Sunday, October 11, 2015

Red Ribbon Week lessons

October is one of the busiest months of the year for School Counselors who are trying to do Red Ribbon Week and Bully Prevention all in just 31 days.  Here are two intermediate lessons I have created to teach during the month of October using a variety of information off the web and ideas from the formerly free website, HealthTeacher.com.( now $149 a year)

The first lesson called "Over the Counter and Prescription Medicine" teaches students drugs are powerful chemicals that change the way our bodies work.  These can be good or bad, illegal or legal, prescription or Over-the-Counter (OTC) or street drugs.  This lesson uses thinking maps and Kagan structures to help keep students interested, engaged and focused on the similarities and differences in prescription drugs and over the counter drugs.  I have used this lesson with 3rd, but it could easily be used with 4th, 5th and possibly 6th with some adjustments. Depending on your discussion and use student thinking maps, this could be be two 30-45 minute lessons.  Included here is the PowerPoint and lesson plan.

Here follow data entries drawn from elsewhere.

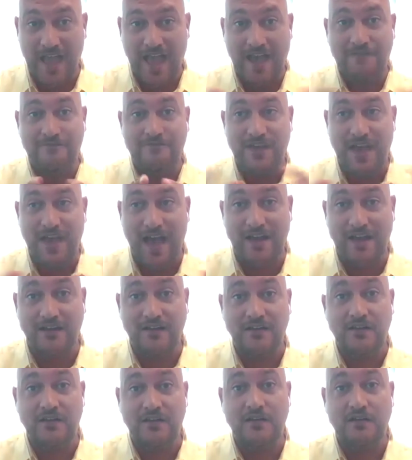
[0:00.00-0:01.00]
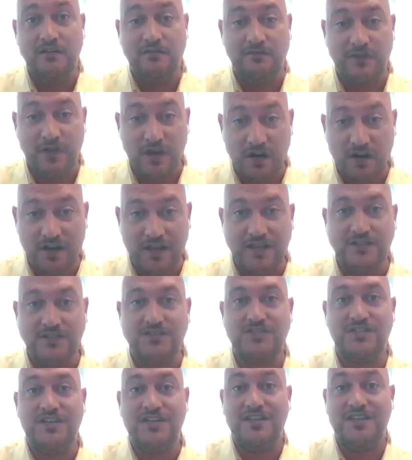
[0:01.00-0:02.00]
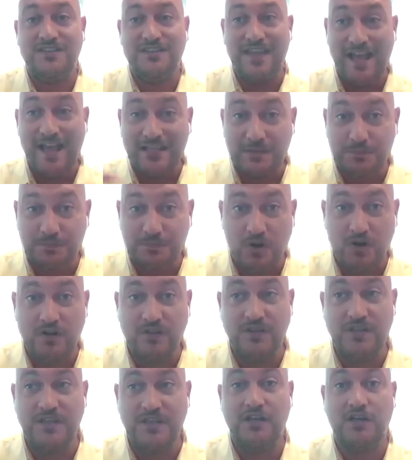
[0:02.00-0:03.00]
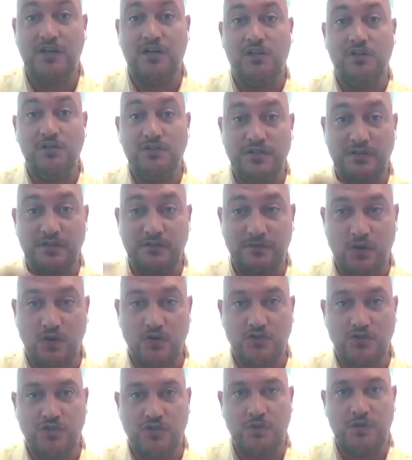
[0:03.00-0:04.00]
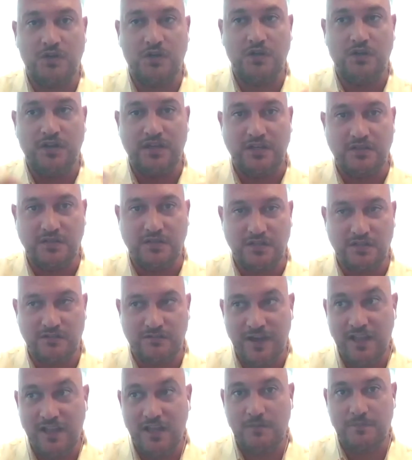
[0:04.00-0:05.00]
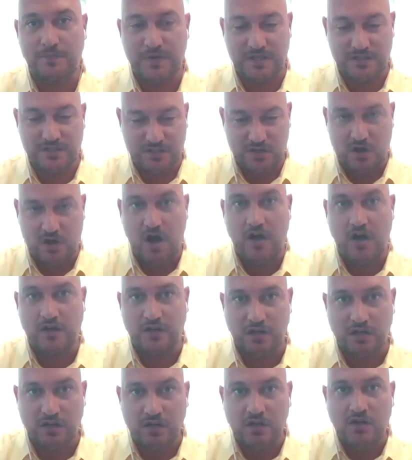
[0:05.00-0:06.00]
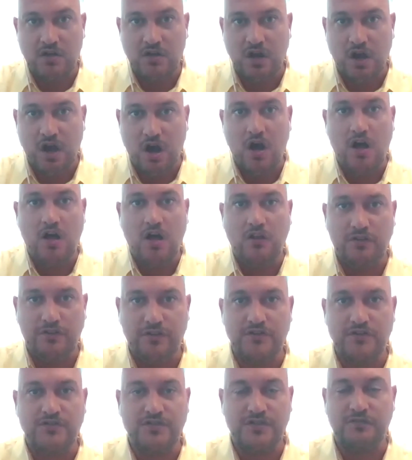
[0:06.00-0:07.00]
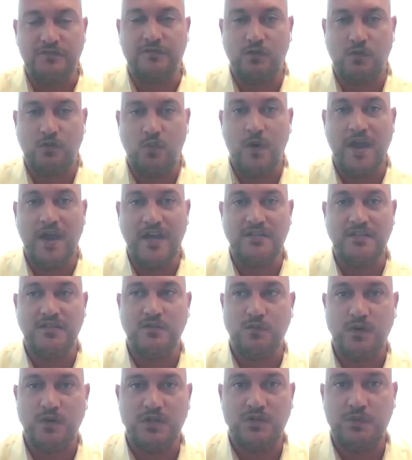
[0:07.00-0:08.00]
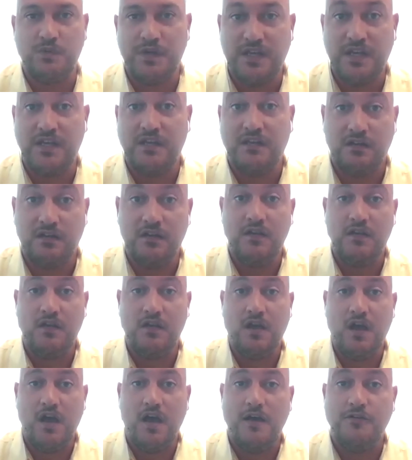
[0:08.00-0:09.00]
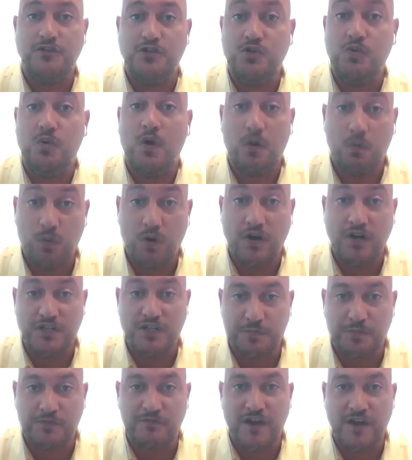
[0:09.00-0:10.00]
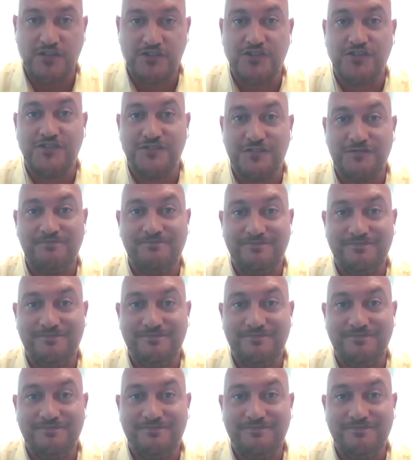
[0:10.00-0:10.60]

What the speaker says: have that variance. That's part of the inclusive culture we're looking to develop, is to honor all of those different ways in which we can do our work as professionals.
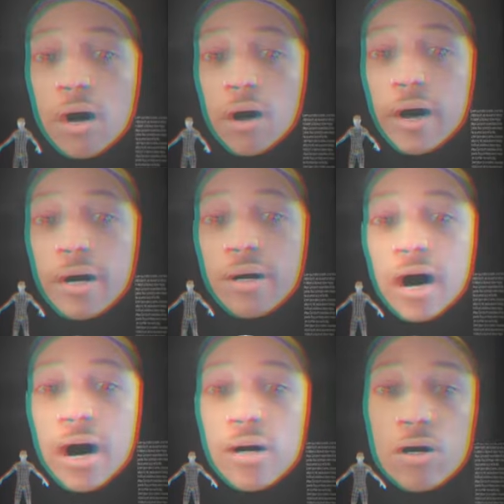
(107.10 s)
All right,
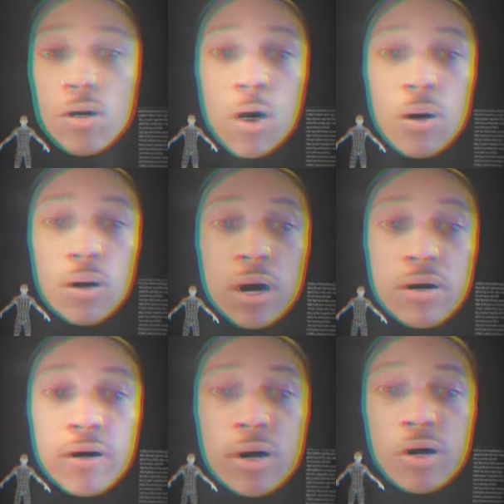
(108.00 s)
today's quote
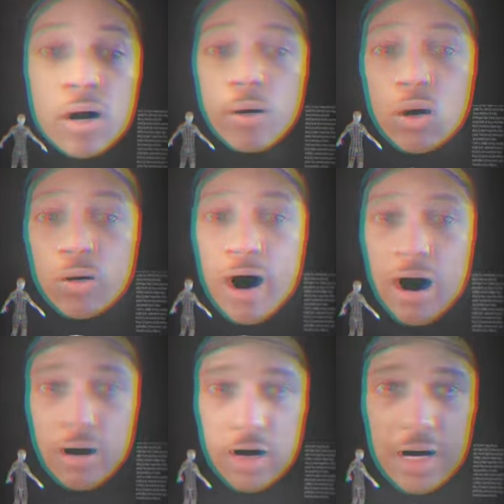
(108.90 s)
is very simple. It's by
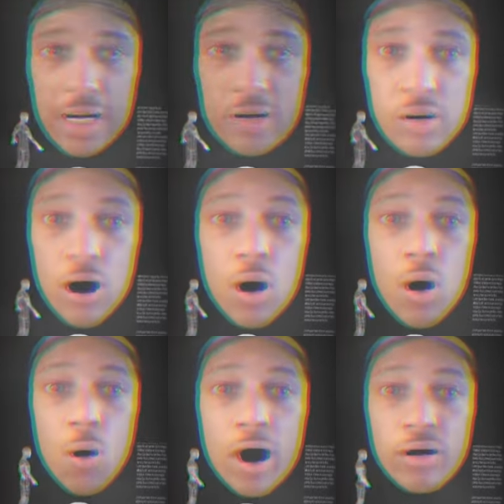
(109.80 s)
Les
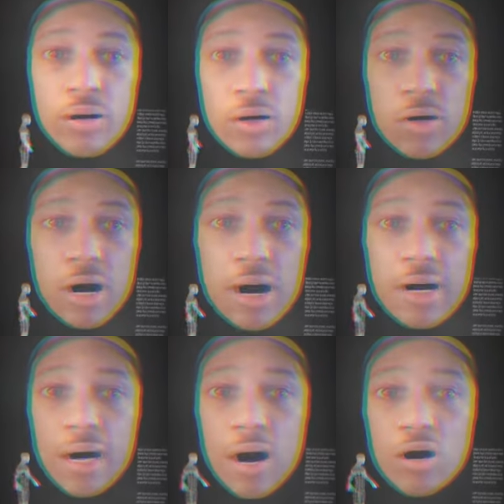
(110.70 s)
Wexner,
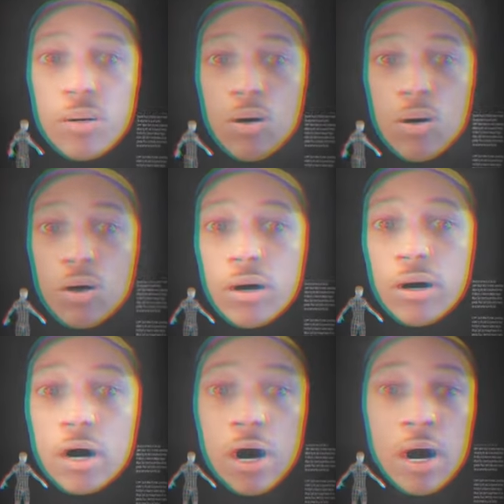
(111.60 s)
stated an
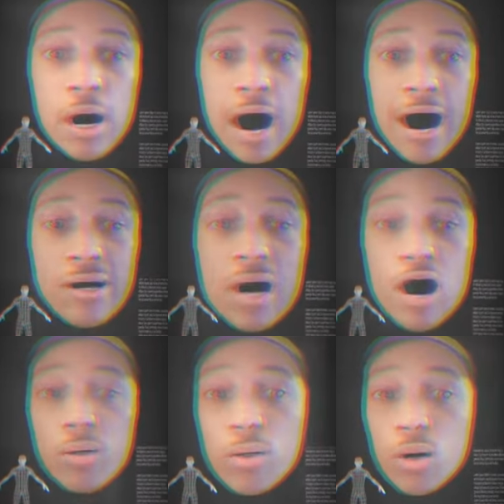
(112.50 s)
entrepreneur. As an
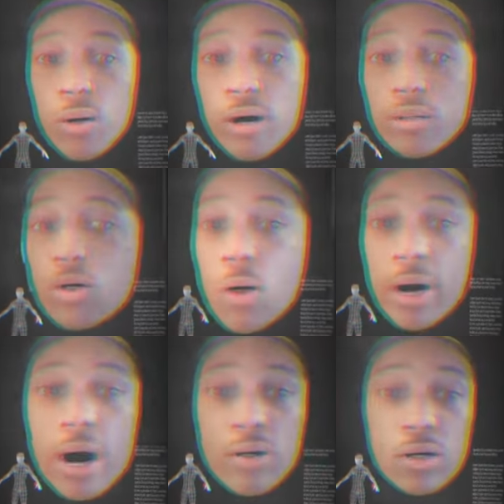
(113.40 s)
entrepreneur, you
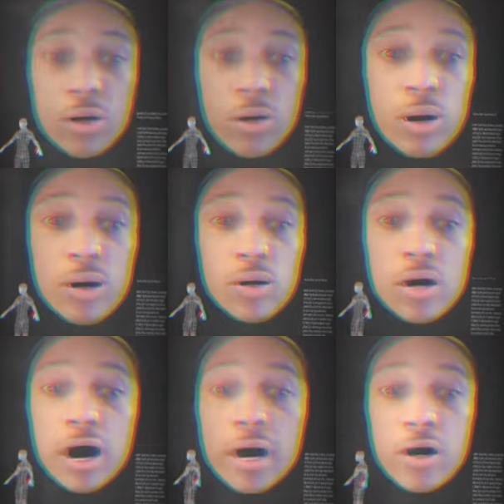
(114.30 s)
work out
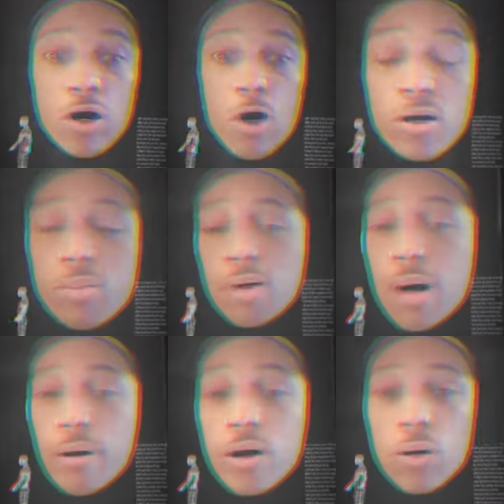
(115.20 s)
solutions, and there's always a
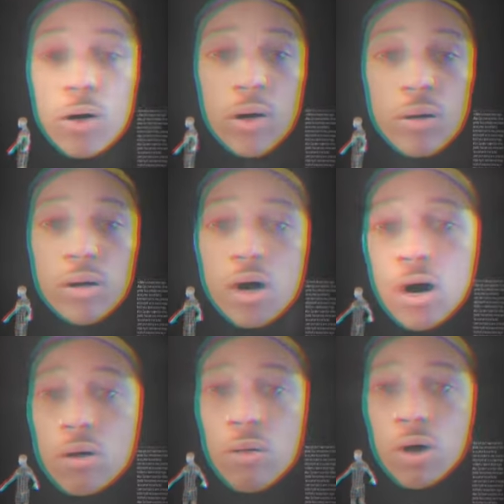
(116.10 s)
problem in the world,
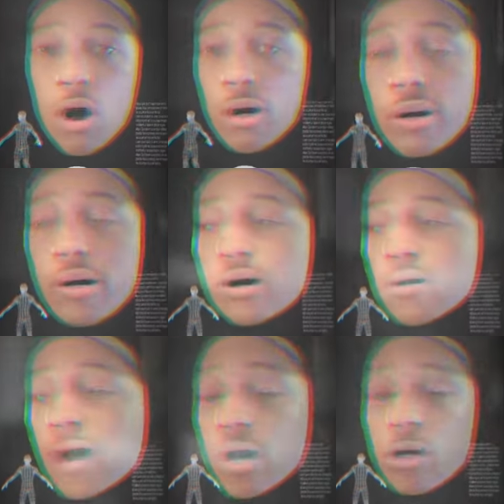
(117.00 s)
regardless
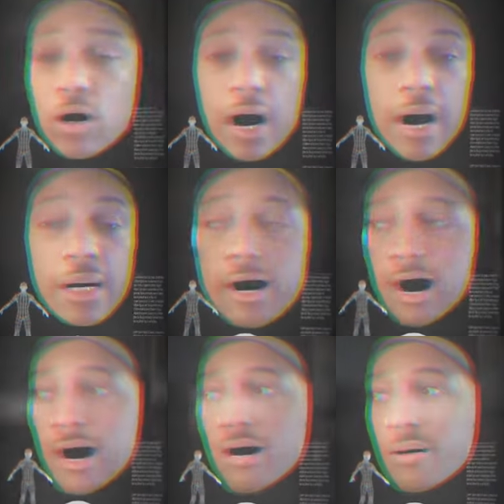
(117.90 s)
of how you look at it.
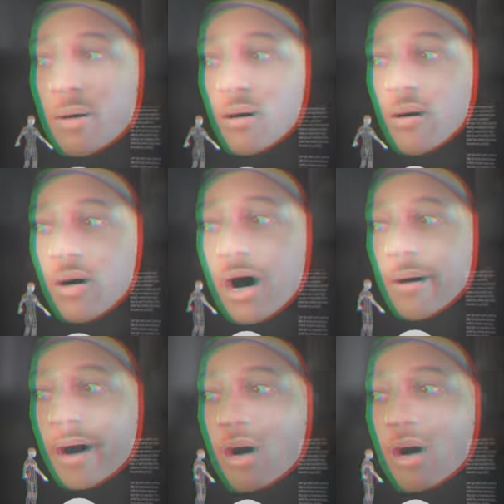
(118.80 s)
And that's the beautiful thing about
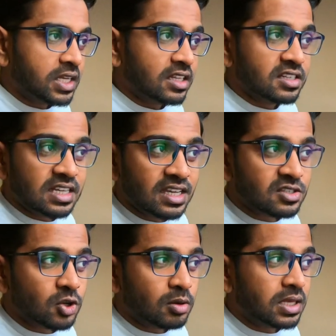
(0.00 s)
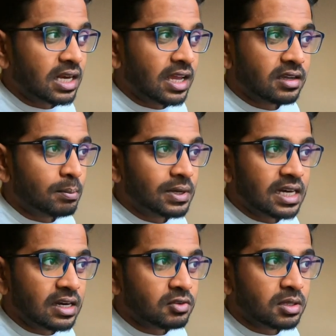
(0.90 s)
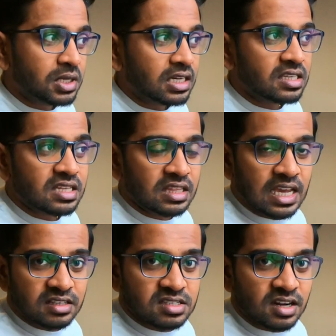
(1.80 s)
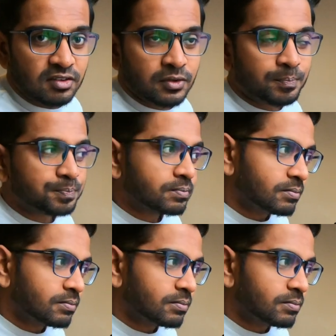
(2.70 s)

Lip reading: Yeah, the day is going to be like completely with the meetings and the other stuff.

The next lesson is "What do you know about drugs?"  This lesson is for my older students and I use it only with 5th grade. It is definitely a lesson that could be used with 6th -8th.  You can do this as a PowerPoint  quiz and presentation/discussion, Personal Response Clicker lesson, or as a Kahoot! lesson if you have the technology or allow students to bring their own.   The "What do you know about drugs?" PowerPoint has 15 questions which function as a pre/post test with answer key and information slides at the end of the slide show.  After giving the pre test, have groups teach the class the information about drugs from their slide(s) and maybe something they did not know or was surprising to them.  After sharing, have class take the post test on paper or perhaps do the Kahoot! This lesson can take two 30-45 minutes class sessions depending on the amount of discussion generated from the information slides.  Included here is the PowerPoint and lesson plan. If you have access to technology here is a very similar version (18 questions) of the Powerpoint on Kahoot!  you may want to try this with your students as the pre/post test.  My students always want to play Kahoot! again, so pre/post it is!

My RRW Overview

Prior to Red Ribbon Week I  give teachers an overview of the week and send home our theme and a list of dress up days to parents in English and Spanish. Two weeks before I create a large template that goes with our theme and give one per class for students to decorate and sign as their pledge to practice healthy choices and stay drug free.  These are due to me by Friday before the start of RRW so I can hang them up around the school. (Last year we did "I mustache you to be drug free.")
 After hanging up class pledges, I put ribbons and safety pins in mailboxes for teachers to pass out on Monday.  On the Monday of RRW my 5th grade Leadership students  and any of their parents who would like to help, show up an hour before school to tie red ribbons on all the poles in the parent and bus loop and all the poles outside our classrooms.  (We are  in Florida, we are an "outside" school.) Afterwards, we have a doughnut and juice breakfast before sending them off to class.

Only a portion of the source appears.